* Exercise brief:
I'd like the entries repeated exactly, without their pictures.

* Stored records:
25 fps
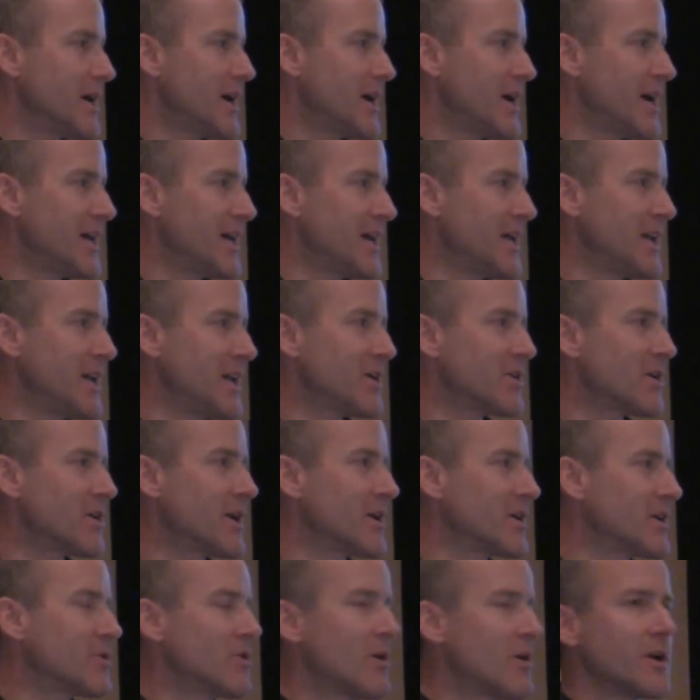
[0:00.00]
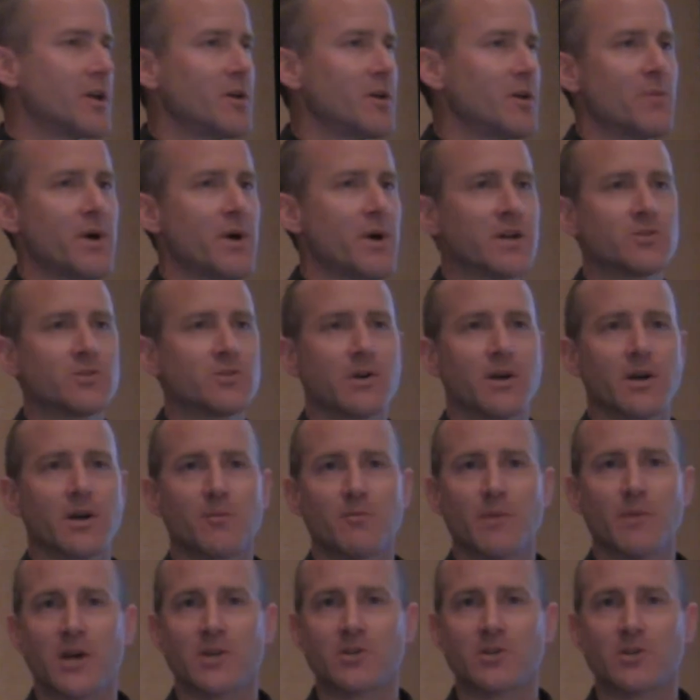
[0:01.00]
And any kind of
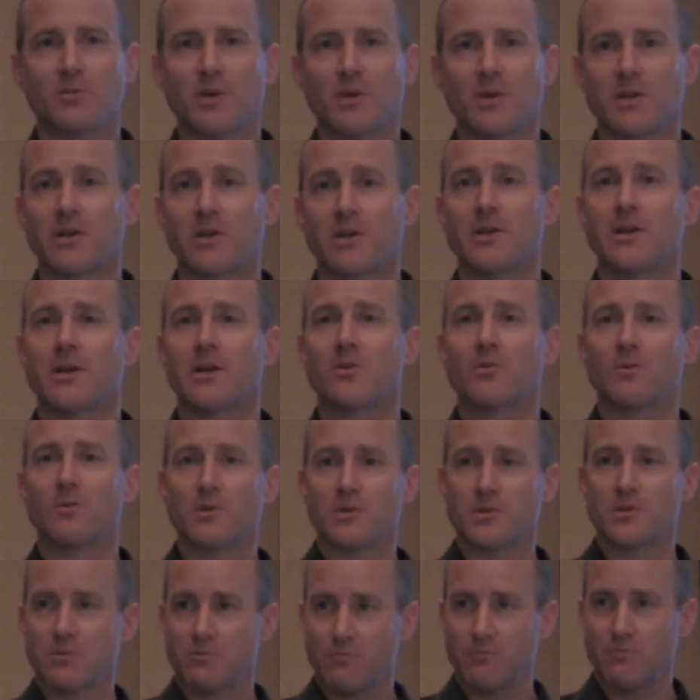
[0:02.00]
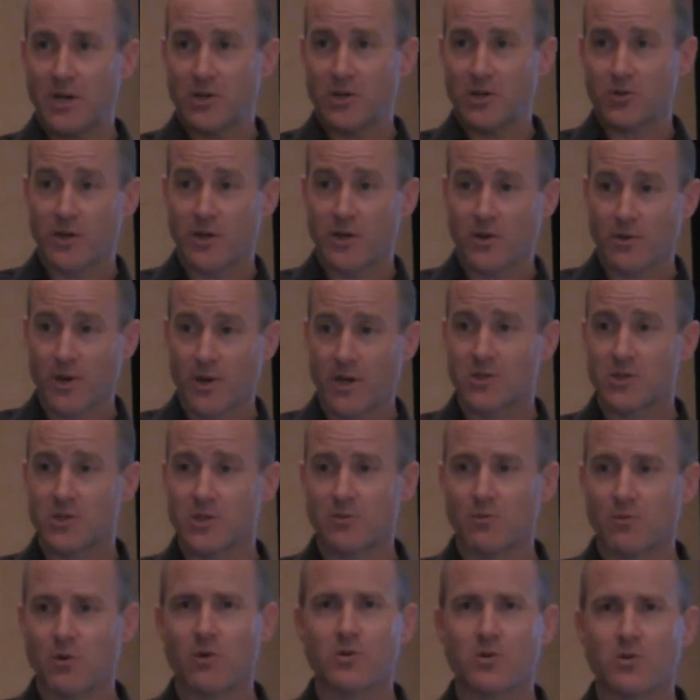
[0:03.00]
goniometric measurement, in other words, measuring ranges
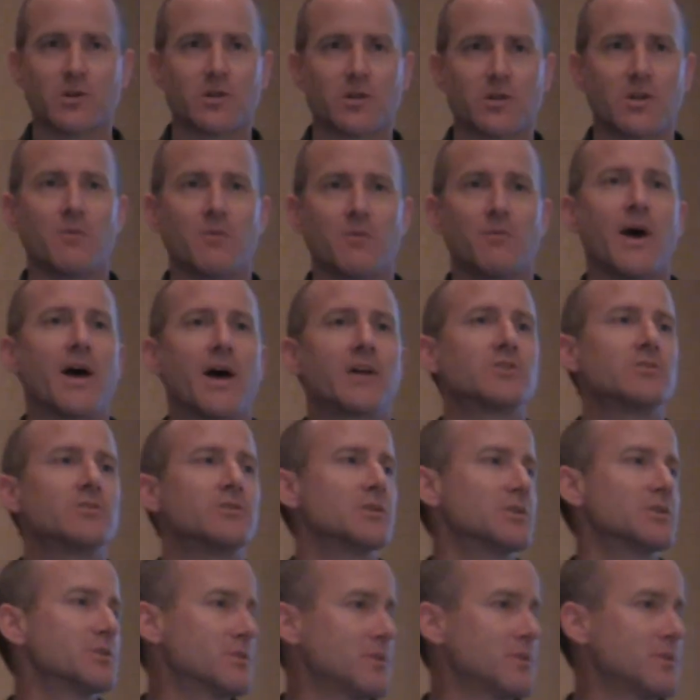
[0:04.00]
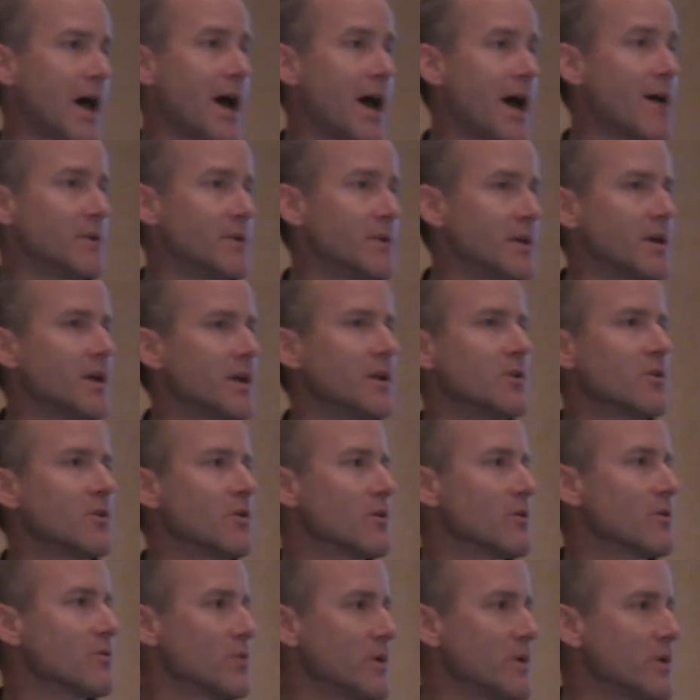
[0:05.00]
of motion, can you imagine this happening in
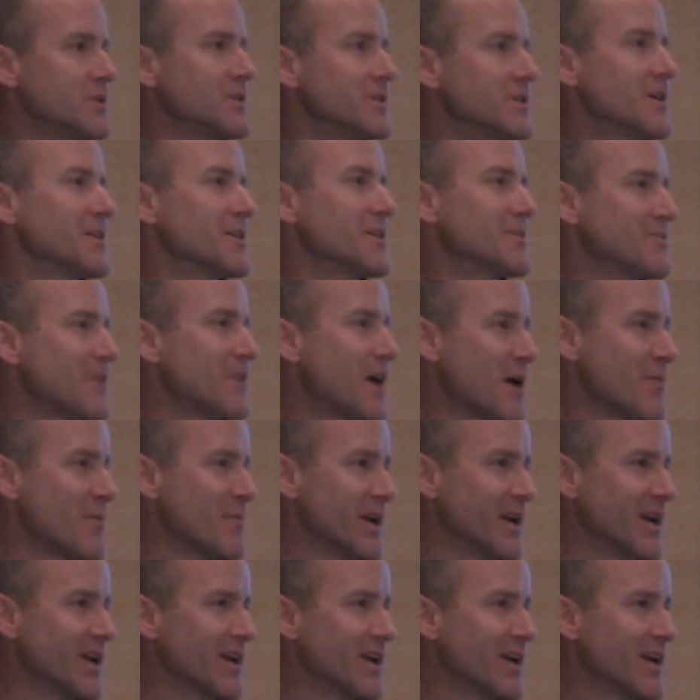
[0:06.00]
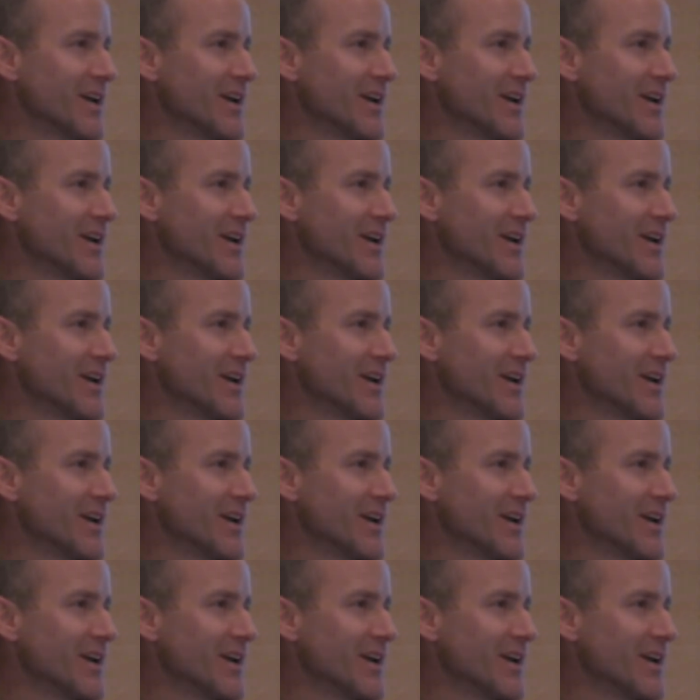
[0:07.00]
your retail environment?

* Solution:
25 fps
[0:00.00]
[0:01.00]
And any kind of
[0:02.00]
[0:03.00]
goniometric measurement, in other words, measuring ranges
[0:04.00]
[0:05.00]
of motion, can you imagine this happening in
[0:06.00]
[0:07.00]
your retail environment?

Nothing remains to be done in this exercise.